Im going for the paper, she said. The door closed behind her. He heard her clattering footsteps on the stairs.
HE WAS HUNTING just then, hot on the trail of something obscure, tracking a rare butterfly-like quotation as it fluttered through thickets of dense tropical paragraphs. The chase seemed to require the utmost concentration; still, he couldnt help but think later on that if hed only glanced up from the work, he mightve seen something: a look in her eyes, a foreshadowing of doom, perhaps a train ticket in her hand or the words Im Leaving You Forever stitched on the front of her coat. Something did seem slightly amiss, but he was lost in the excitement of butterfly hunting and ignored it, until later, too late, when somewhere between Andean loanwords and the lost languages of ancient California he happened to glance at the clock. It was afternoon. He was hungry. It had been four and a half hours since shed gone for the paper, and her watery footprints had evaporated from the floor, and he realized what it was; for the first time he could remember, she hadnt asked if he wanted a coffee from the deli.
He told himself to stay calm, and realized in the telling that hed been waiting for this moment. He told himself that shed just been distracted by a bookstore. It was entirely possible. Alternatively, she liked trains: at this moment she could be halfway back from Coney Island, taking pictures of passengers, unaware of what time it was. With this in mind, he returned reluctantly to the chase; a particular sentence had gotten all coiled up on him, and he spent an uneasy half hour trying to untangle the wiring and making a valiant effort not to dwell on her increasingly gaping absence, while several academic points he was trying to clarify got bored and wandered off into the middle distance. It took some time to coax them back into focus, once the sentence had been mangled beyond all recognition and the final destination of the paragraph worked out. But by the time the paragraph arrived at the station it was five oclock, shed left to get the paper before noon, and it seemed unreasonable by this point to think that something wasnt horribly wrong.
He stood up then, conceding defeat, and began to check the apartment.
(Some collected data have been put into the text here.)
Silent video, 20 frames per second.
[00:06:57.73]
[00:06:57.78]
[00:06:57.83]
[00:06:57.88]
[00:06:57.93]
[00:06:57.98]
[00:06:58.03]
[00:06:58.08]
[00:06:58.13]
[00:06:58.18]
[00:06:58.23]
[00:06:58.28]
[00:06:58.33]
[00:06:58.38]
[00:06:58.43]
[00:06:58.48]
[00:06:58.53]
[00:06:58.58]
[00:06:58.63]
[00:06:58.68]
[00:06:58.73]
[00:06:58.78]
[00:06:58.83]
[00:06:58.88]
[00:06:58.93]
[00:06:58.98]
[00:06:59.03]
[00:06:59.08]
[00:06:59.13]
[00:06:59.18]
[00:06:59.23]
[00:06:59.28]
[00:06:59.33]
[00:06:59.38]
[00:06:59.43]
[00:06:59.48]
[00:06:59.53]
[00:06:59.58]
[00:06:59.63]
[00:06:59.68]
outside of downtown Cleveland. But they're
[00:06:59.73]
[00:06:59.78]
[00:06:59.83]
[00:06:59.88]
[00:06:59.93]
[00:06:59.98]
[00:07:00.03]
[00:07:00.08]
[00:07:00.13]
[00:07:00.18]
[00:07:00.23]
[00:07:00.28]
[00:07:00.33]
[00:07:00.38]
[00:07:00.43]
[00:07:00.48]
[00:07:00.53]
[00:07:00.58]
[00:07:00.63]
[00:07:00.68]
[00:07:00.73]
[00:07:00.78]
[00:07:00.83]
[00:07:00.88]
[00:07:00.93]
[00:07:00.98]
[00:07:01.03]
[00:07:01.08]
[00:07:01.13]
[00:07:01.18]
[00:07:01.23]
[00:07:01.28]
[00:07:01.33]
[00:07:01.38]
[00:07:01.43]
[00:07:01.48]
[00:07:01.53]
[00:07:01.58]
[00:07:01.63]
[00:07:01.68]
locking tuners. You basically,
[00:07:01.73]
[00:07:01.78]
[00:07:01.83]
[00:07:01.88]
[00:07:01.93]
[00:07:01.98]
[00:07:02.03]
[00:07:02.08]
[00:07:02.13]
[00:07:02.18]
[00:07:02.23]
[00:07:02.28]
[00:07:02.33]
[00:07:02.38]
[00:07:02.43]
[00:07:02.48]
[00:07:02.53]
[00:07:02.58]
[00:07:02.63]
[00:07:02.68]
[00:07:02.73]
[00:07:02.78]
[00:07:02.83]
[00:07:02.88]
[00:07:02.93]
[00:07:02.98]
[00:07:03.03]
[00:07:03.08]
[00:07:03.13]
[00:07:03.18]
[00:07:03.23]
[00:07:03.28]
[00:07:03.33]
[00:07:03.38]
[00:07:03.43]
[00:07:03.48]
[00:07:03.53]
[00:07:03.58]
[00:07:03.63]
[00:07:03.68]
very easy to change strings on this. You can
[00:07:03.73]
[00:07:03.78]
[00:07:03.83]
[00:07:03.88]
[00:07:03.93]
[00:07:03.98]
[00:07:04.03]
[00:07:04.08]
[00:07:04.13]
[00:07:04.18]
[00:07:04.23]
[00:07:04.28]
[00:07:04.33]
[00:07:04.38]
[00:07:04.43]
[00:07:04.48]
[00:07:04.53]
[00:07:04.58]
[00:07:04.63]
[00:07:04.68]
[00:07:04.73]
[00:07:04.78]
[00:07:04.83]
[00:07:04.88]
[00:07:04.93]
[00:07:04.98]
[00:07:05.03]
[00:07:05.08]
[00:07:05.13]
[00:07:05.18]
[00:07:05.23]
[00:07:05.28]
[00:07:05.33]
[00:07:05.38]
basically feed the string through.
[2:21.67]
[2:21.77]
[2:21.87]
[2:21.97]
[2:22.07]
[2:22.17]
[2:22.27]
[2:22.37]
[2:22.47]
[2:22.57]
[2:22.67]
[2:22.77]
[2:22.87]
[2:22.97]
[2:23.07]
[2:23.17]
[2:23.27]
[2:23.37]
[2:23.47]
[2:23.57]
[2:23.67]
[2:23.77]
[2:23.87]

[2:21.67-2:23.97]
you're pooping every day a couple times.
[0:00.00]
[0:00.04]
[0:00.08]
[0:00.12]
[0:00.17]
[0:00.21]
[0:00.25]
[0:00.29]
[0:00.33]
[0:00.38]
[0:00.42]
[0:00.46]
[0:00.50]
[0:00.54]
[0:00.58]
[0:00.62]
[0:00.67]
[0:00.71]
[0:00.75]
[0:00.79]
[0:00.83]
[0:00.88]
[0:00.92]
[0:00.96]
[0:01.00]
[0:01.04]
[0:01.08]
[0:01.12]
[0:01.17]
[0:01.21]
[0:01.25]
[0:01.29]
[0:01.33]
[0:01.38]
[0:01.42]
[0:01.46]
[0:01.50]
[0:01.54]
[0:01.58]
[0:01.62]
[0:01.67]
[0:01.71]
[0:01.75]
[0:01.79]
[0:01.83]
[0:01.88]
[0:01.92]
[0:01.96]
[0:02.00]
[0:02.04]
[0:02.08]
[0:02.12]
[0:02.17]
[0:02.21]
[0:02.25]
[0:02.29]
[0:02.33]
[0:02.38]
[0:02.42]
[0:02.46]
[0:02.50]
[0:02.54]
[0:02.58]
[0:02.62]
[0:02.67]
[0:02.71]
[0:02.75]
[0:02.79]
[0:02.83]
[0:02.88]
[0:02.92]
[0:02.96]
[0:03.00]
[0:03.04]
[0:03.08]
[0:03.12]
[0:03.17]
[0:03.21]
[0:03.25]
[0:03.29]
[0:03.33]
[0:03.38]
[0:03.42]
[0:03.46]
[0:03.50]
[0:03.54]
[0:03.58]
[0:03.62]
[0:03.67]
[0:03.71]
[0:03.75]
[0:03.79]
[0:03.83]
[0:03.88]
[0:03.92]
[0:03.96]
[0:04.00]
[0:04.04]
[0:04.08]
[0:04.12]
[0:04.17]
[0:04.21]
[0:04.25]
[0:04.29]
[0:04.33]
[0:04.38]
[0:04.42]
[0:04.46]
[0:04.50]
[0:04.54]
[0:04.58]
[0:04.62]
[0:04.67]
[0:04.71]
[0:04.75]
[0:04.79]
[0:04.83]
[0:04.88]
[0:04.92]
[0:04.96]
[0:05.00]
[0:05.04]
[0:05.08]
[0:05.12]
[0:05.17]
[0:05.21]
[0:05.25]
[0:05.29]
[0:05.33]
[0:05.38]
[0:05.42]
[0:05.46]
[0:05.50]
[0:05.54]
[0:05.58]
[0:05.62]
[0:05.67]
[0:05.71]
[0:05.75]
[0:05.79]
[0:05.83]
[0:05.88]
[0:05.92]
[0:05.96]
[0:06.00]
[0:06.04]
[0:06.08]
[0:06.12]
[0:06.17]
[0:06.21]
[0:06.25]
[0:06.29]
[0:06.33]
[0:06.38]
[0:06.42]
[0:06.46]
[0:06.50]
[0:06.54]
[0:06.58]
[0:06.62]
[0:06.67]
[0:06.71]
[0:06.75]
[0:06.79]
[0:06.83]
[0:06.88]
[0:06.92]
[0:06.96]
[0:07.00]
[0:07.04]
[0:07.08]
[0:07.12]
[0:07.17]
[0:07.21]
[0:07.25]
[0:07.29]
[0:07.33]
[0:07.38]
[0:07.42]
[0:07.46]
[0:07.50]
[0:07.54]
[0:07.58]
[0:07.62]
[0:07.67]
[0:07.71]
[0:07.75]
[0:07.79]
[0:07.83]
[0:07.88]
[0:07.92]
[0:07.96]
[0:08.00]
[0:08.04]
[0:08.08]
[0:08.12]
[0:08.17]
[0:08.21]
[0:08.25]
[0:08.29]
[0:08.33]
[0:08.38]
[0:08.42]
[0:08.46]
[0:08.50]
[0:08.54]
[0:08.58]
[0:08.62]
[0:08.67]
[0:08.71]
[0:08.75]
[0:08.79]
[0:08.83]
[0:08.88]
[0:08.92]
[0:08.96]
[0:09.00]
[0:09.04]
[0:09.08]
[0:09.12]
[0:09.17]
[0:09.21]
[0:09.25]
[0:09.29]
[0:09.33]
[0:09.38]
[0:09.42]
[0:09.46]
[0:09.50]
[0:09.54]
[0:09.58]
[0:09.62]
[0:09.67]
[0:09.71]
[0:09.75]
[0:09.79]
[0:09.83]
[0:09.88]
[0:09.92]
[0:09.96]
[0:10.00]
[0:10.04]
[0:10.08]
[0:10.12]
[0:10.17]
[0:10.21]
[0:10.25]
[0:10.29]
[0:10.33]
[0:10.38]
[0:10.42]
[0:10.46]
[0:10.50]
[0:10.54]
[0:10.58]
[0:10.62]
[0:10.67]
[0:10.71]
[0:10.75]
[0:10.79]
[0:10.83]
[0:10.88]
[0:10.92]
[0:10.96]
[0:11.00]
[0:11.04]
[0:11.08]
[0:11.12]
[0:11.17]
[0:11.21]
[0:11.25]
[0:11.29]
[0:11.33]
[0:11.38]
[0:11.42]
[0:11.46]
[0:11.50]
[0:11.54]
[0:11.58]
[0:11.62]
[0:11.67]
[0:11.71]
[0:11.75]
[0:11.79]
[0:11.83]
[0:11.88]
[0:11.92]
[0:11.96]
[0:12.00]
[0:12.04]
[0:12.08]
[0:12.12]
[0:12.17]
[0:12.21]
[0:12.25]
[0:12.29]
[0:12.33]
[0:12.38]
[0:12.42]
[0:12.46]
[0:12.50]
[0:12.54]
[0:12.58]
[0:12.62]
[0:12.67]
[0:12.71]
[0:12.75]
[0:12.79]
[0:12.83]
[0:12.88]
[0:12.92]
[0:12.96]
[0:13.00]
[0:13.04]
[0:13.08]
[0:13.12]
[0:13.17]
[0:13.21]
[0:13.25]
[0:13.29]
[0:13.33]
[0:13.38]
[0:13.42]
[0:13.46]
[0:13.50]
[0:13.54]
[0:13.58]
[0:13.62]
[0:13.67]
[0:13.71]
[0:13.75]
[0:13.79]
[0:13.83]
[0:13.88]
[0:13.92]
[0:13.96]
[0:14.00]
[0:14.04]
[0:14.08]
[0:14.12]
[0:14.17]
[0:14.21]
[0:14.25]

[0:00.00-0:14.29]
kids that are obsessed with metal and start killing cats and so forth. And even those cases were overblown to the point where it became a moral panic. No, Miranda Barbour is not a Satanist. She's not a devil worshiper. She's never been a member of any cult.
In the washroom nothing was different: her comb was where it had always lived, on the haphazard shelf between the toilet and the sink. Her toothbrush was where shed left it, beside a silver pair of tweezers on the windowsill. The living area was unchanged. Her towel was lying damply on the bedroom floor. Shed taken her purse, as she always did. But then he glanced at the wall in the bedroom, and his life broke neatly into two parts.
She had a photograph from her childhood, the only photograph of herself that she seemed to own. It was a Polaroid, faded to a milky pallor with sunlight and time: a small girl sits on a stool at a diner counter. A bottle of ketchup is partially obscured by her arm. The waitress, who has a mass of blond curls and pouty lips, leans in close across the countertop. The photographer is the girls father; theyve stopped at a restaurant somewhere in the middle of the continent, having been traveling for some time. A slight sheen to the waitresss face hints at the immense heat of the afternoon. Lilia said she couldnt remember which state they were in, but she did remember that it was her twelfth birthday. The picture had been above his bed since the night shed moved in with him, her one mark on the apartment, thumbtacked above the headboard. But when he looked up that afternoon it had been removed, the thumbtack neatly reinserted into the wall.